→ **ASSIGNED TASK**: Images aside, the whole listing should be written out word for word.

→ **RECORDS**:
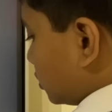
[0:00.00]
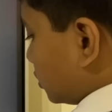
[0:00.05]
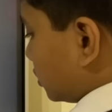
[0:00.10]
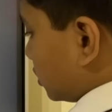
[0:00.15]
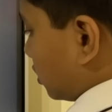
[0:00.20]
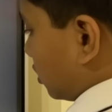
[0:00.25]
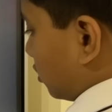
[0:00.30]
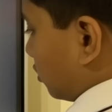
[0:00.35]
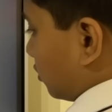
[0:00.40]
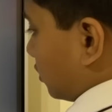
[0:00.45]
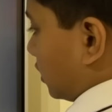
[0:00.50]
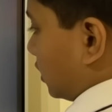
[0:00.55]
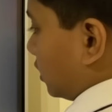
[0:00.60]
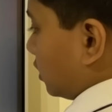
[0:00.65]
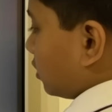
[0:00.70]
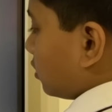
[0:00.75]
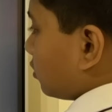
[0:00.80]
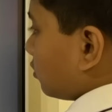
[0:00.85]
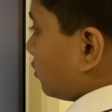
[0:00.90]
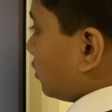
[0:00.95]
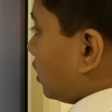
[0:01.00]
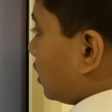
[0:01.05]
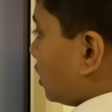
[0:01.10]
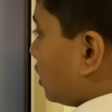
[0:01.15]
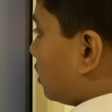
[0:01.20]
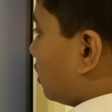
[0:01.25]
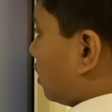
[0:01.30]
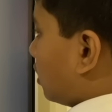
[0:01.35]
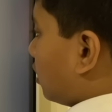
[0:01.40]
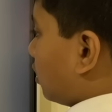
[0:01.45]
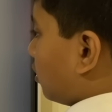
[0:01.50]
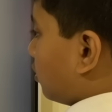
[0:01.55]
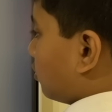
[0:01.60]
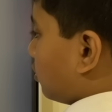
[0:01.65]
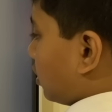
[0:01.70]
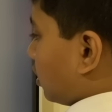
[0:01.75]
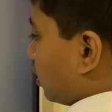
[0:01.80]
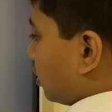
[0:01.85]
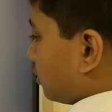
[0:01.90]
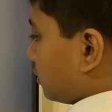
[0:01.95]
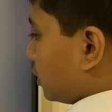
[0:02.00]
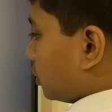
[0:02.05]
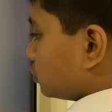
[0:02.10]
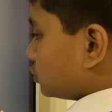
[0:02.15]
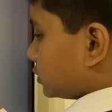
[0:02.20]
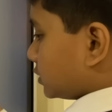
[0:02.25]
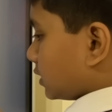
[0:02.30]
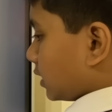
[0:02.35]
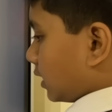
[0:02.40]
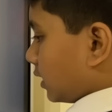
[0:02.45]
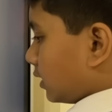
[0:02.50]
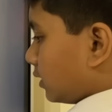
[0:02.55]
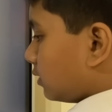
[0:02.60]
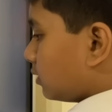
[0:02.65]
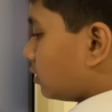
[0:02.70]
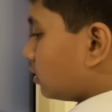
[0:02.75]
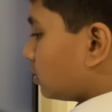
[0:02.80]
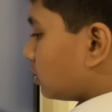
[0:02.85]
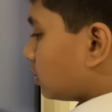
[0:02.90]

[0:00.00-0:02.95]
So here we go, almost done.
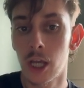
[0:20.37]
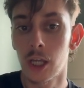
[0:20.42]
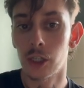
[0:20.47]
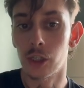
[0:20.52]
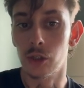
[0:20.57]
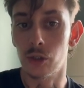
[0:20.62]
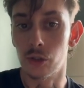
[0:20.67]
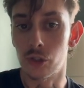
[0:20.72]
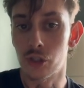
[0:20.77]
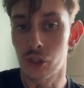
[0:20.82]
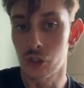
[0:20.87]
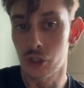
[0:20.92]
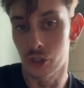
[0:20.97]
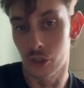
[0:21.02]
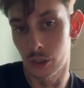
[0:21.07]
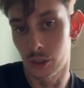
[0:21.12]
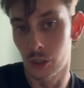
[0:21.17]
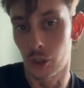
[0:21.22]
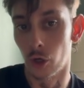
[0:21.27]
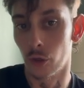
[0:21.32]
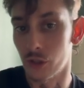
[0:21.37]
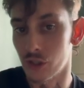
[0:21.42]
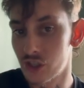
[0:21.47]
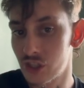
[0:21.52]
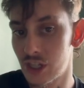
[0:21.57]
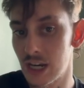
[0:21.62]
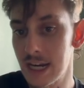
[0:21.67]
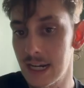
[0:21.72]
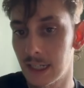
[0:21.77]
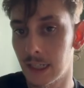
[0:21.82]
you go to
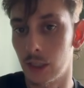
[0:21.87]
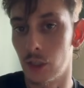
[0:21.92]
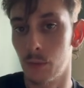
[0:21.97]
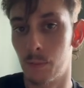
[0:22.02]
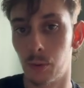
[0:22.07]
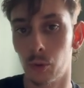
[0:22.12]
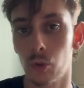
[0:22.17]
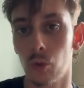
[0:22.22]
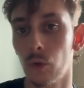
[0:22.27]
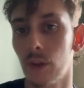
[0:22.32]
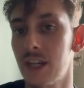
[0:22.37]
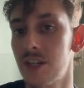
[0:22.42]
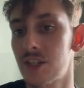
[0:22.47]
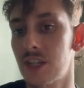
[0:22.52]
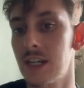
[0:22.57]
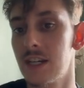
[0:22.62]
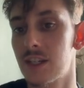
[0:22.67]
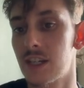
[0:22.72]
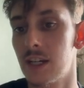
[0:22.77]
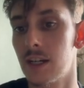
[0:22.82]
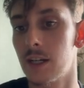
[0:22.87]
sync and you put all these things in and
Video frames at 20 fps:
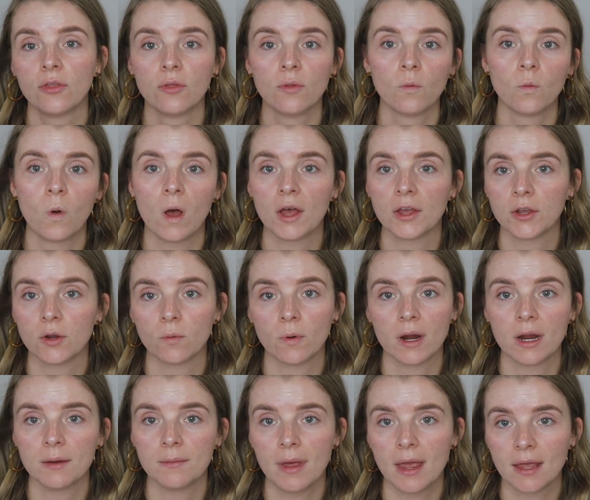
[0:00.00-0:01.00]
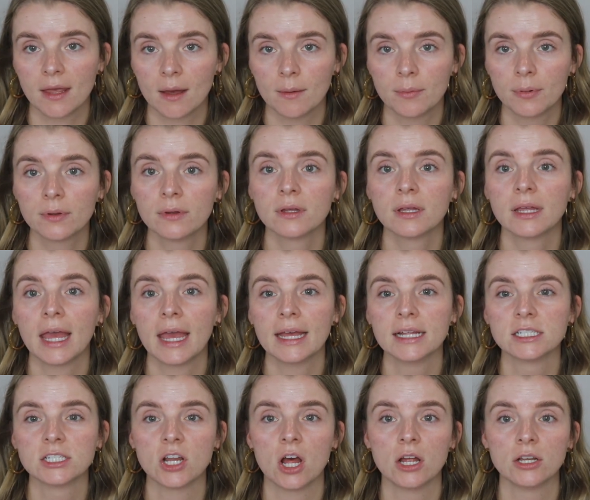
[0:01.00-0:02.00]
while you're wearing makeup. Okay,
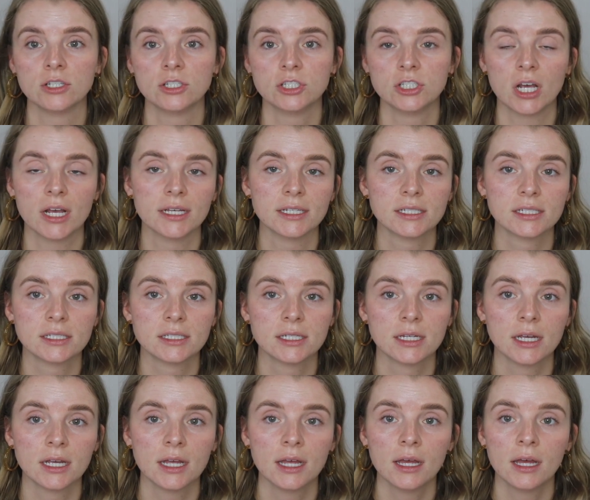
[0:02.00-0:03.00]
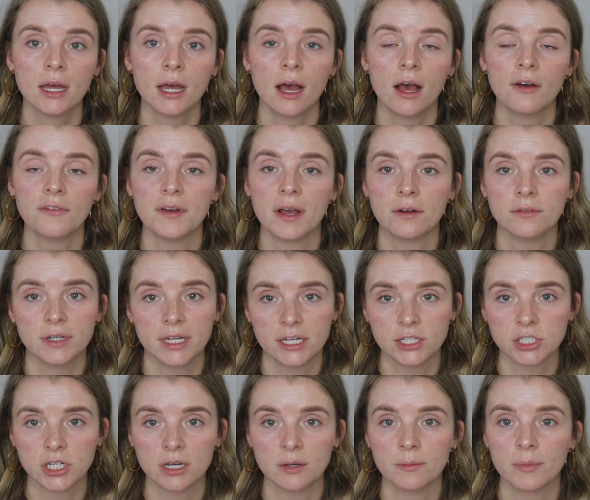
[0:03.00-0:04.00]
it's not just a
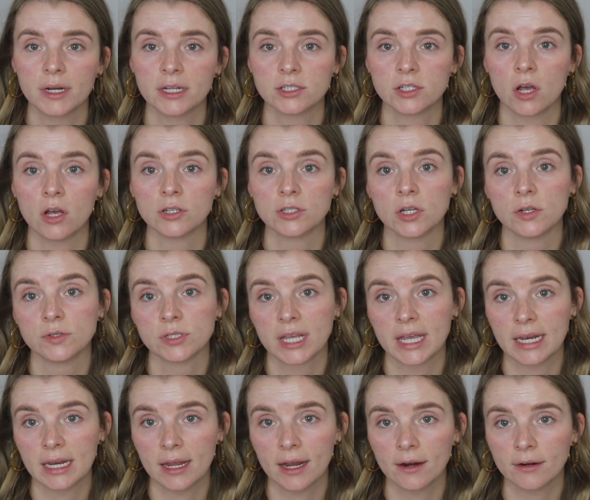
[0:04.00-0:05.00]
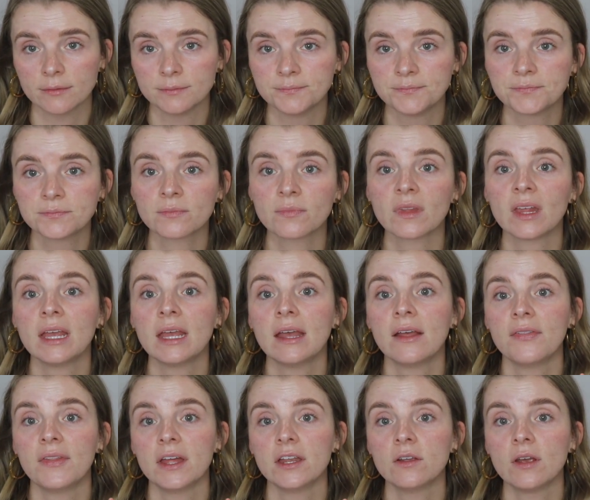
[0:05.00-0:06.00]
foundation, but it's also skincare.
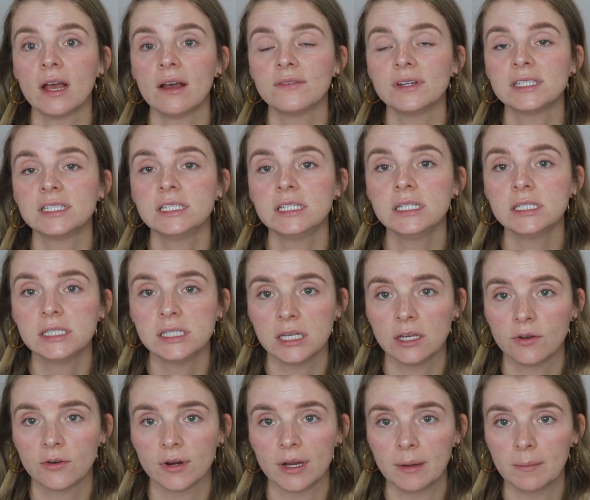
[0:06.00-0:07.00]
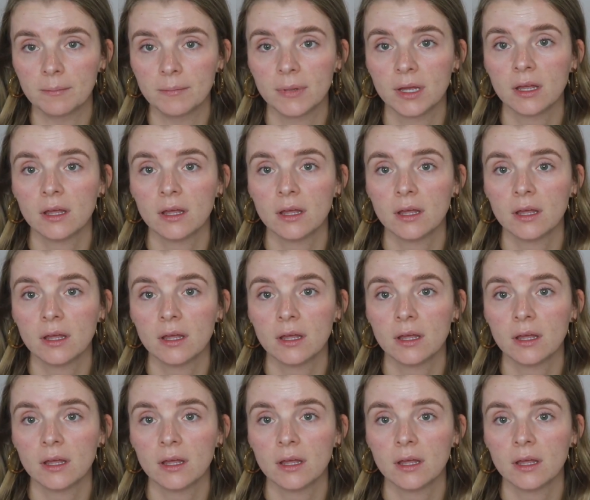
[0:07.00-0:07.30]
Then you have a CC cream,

→ **WRITTEN SOLUTION**:
[0:00.00]
[0:00.05]
[0:00.10]
[0:00.15]
[0:00.20]
[0:00.25]
[0:00.30]
[0:00.35]
[0:00.40]
[0:00.45]
[0:00.50]
[0:00.55]
[0:00.60]
[0:00.65]
[0:00.70]
[0:00.75]
[0:00.80]
[0:00.85]
[0:00.90]
[0:00.95]
[0:01.00]
[0:01.05]
[0:01.10]
[0:01.15]
[0:01.20]
[0:01.25]
[0:01.30]
[0:01.35]
[0:01.40]
[0:01.45]
[0:01.50]
[0:01.55]
[0:01.60]
[0:01.65]
[0:01.70]
[0:01.75]
[0:01.80]
[0:01.85]
[0:01.90]
[0:01.95]
[0:02.00]
[0:02.05]
[0:02.10]
[0:02.15]
[0:02.20]
[0:02.25]
[0:02.30]
[0:02.35]
[0:02.40]
[0:02.45]
[0:02.50]
[0:02.55]
[0:02.60]
[0:02.65]
[0:02.70]
[0:02.75]
[0:02.80]
[0:02.85]
[0:02.90]

[0:00.00-0:02.95]
So here we go, almost done.
[0:20.37]
[0:20.42]
[0:20.47]
[0:20.52]
[0:20.57]
[0:20.62]
[0:20.67]
[0:20.72]
[0:20.77]
[0:20.82]
[0:20.87]
[0:20.92]
[0:20.97]
[0:21.02]
[0:21.07]
[0:21.12]
[0:21.17]
[0:21.22]
[0:21.27]
[0:21.32]
[0:21.37]
[0:21.42]
[0:21.47]
[0:21.52]
[0:21.57]
[0:21.62]
[0:21.67]
[0:21.72]
[0:21.77]
[0:21.82]
you go to
[0:21.87]
[0:21.92]
[0:21.97]
[0:22.02]
[0:22.07]
[0:22.12]
[0:22.17]
[0:22.22]
[0:22.27]
[0:22.32]
[0:22.37]
[0:22.42]
[0:22.47]
[0:22.52]
[0:22.57]
[0:22.62]
[0:22.67]
[0:22.72]
[0:22.77]
[0:22.82]
[0:22.87]
sync and you put all these things in and
Video frames at 20 fps:
[0:00.00-0:01.00]
[0:01.00-0:02.00]
while you're wearing makeup. Okay,
[0:02.00-0:03.00]
[0:03.00-0:04.00]
it's not just a
[0:04.00-0:05.00]
[0:05.00-0:06.00]
foundation, but it's also skincare.
[0:06.00-0:07.00]
[0:07.00-0:07.30]
Then you have a CC cream,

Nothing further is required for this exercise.